**What you have to do**
Your copy should contain exactly the lines from the start of the material through the line containing "[52.67-53.57s]", and no pictures.
*** Data supplied ***
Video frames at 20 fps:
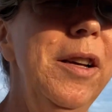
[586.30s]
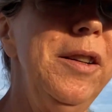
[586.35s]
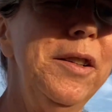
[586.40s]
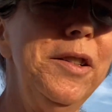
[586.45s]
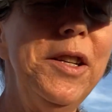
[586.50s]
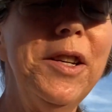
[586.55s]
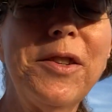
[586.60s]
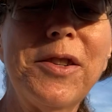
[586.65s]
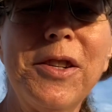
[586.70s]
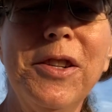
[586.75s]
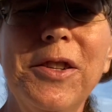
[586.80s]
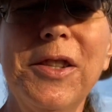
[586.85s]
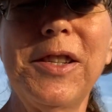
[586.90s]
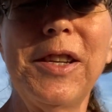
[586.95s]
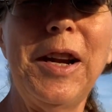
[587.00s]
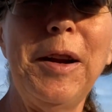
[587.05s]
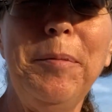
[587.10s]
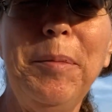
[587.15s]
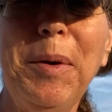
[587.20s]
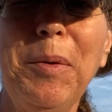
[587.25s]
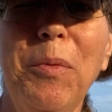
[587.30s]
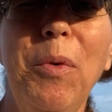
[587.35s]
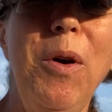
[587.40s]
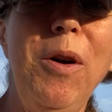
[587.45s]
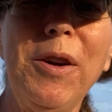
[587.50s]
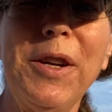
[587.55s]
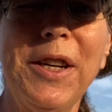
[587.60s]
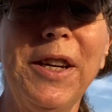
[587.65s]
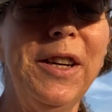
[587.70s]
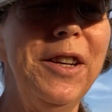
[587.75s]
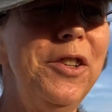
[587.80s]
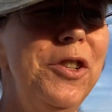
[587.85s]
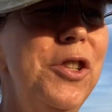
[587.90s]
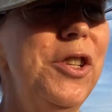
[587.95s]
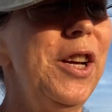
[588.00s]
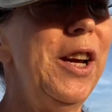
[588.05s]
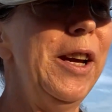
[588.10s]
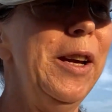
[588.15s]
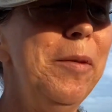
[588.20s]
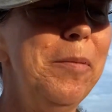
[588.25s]
distance that I've been walking each
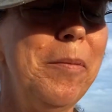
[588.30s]
day.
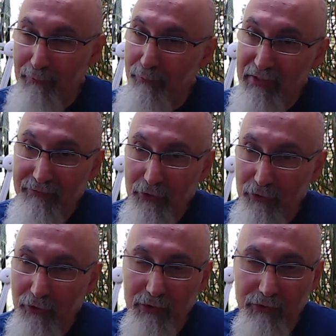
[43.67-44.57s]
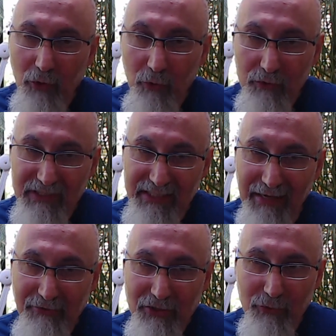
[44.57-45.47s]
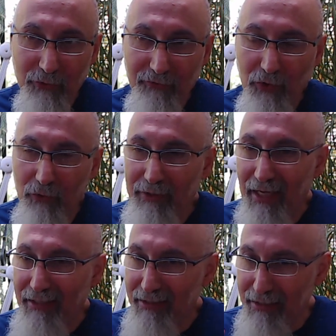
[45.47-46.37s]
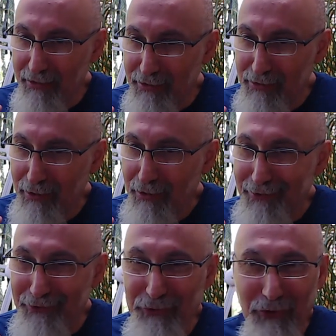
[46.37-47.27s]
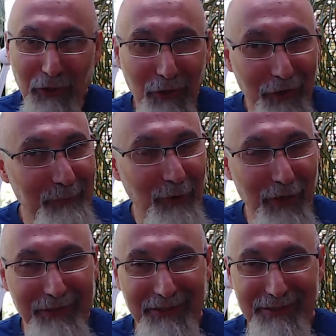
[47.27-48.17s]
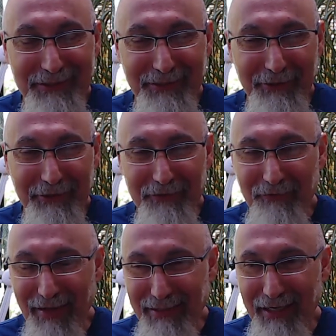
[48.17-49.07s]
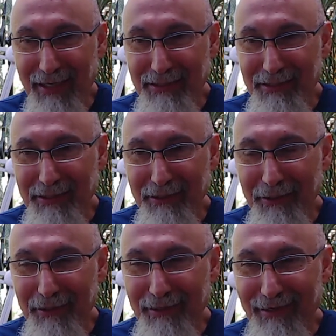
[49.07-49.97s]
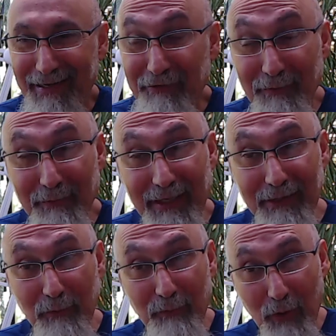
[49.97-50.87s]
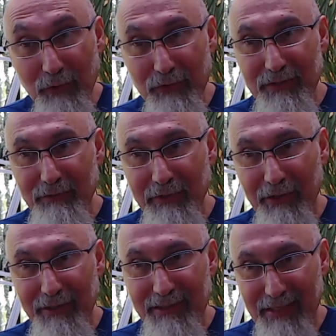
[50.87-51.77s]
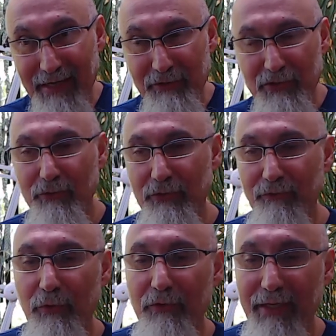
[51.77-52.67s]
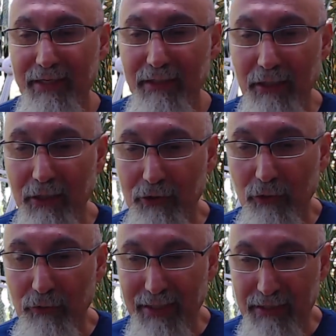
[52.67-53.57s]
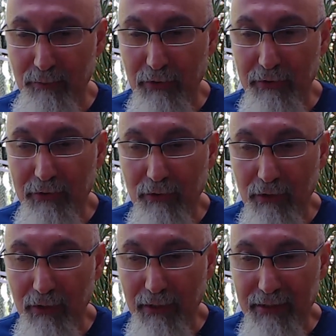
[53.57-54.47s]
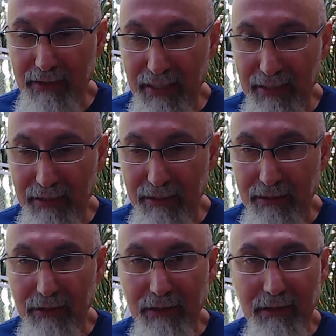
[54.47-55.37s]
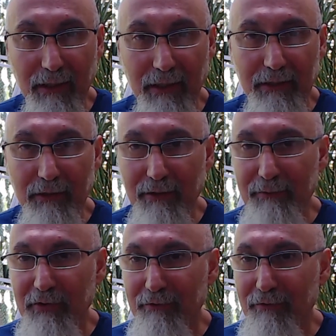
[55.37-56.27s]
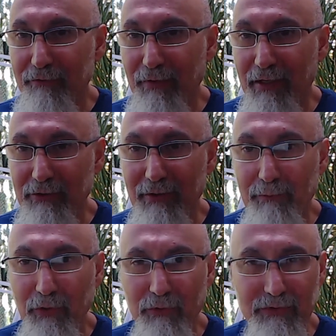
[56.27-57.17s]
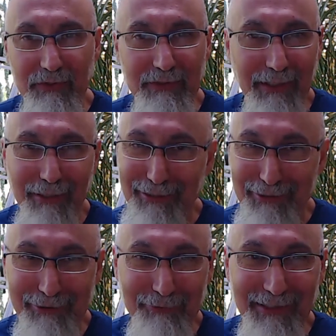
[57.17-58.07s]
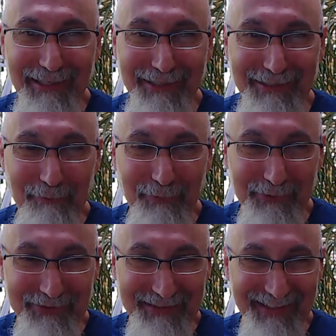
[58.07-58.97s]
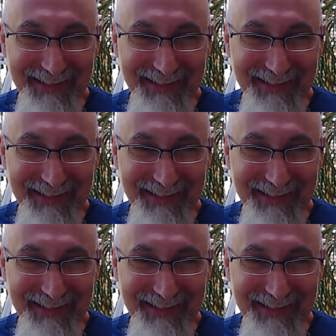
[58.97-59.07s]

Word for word: Believe it or not, Savage Sword of Conan is, there's a lot of politics in there. It's fantastic. I even made a post regarding Savage Sword of Conan's political take. Here, let me find you that post, because I really like that post.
*** End of Data supplied ***
**Expected answer**
Video frames at 20 fps:
[586.30s]
[586.35s]
[586.40s]
[586.45s]
[586.50s]
[586.55s]
[586.60s]
[586.65s]
[586.70s]
[586.75s]
[586.80s]
[586.85s]
[586.90s]
[586.95s]
[587.00s]
[587.05s]
[587.10s]
[587.15s]
[587.20s]
[587.25s]
[587.30s]
[587.35s]
[587.40s]
[587.45s]
[587.50s]
[587.55s]
[587.60s]
[587.65s]
[587.70s]
[587.75s]
[587.80s]
[587.85s]
[587.90s]
[587.95s]
[588.00s]
[588.05s]
[588.10s]
[588.15s]
[588.20s]
[588.25s]
distance that I've been walking each
[588.30s]
day.
[43.67-44.57s]
[44.57-45.47s]
[45.47-46.37s]
[46.37-47.27s]
[47.27-48.17s]
[48.17-49.07s]
[49.07-49.97s]
[49.97-50.87s]
[50.87-51.77s]
[51.77-52.67s]
[52.67-53.57s]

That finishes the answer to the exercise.